Far and away the most common question I am asked at lectures is, 'Dr Peck, would you give me the formula so that I know that what I am doing is right?' It comes in a thousand different guises: 'How do I know when to blame somebody or blame myself?"How do I know when to intervene with my child and when to leave him alone?"How can you tell when to get out of a bad marriage or when to keep working on it?' 'How do I know when to challenge my boss?' 'Just where is the dividing line between being sacrificially loving and masochistic?' 'Where do you draw the line between trying to help someone and being codependent?' Note that these are all questions that pertain to issues of civility.

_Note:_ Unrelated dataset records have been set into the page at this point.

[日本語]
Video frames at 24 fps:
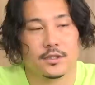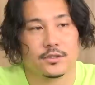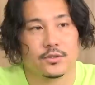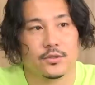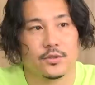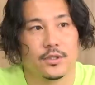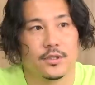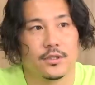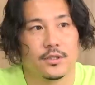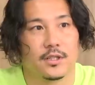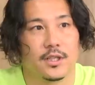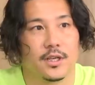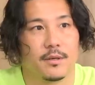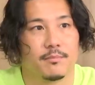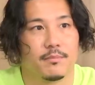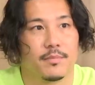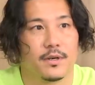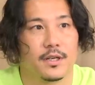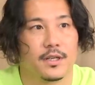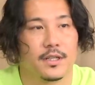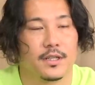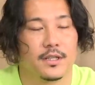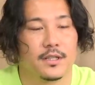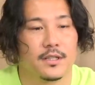うん、それってやっ
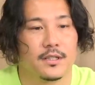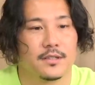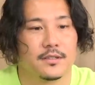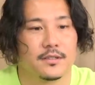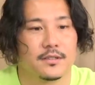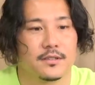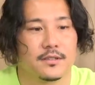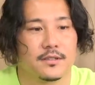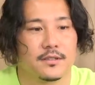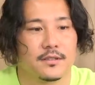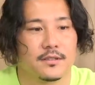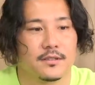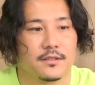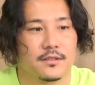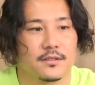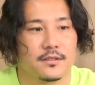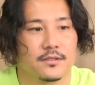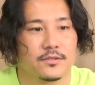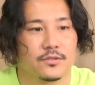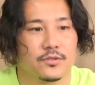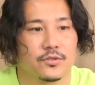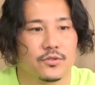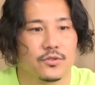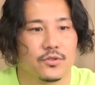ぱり
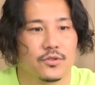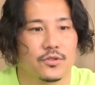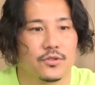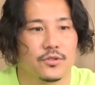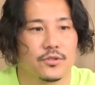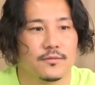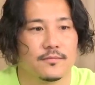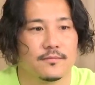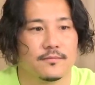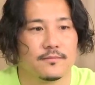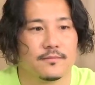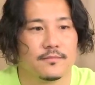その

And lest it need be endlessly repeated, please remember the answer: 'You don't know. You can never know for certain. But just asking the question is likely to bring you much closer to the right track. Only there are no formulas. Every situation is different. Consequently each and every time you will need to ask the question all over again.'

So the guidelines offered for the discernment of revela­tion are merely guidelines, and not formulas to relieve you of having to go through empty deserts of uncertainty. Still, there is a sort of formula for the discernment process in general, although hardly a very consoling one. I have previously written an abbreviated version of it in discussing 'the emptiness of not knowing.' The unconscious is always one step ahead of the conscious mind in the right direction or the wrong direction. It is therefore impossible ever to know that what you are doing is right, since knowing is a function of consciousness. However, if your will is stead­fastly to the good, and if you are willing to suffer fully when the good seems ambiguous (which, to me, is about ninety­ eight percent of the time), then your unconscious will always be one step ahead of your conscious mind in the right direction. In other words, the Holy Spirit will lead you and you will do the right thing. Only you won't have the luxury of knowing it at the time you're doing it. Indeed, you will do the right thing precisely because you have been willing to forgo that luxury.

If you are unclear about what this formula means, you might want to consider its opposite and remember that most of the evil in this world-the incivility-is committed by people who are absolutely certain that they know what they're doing.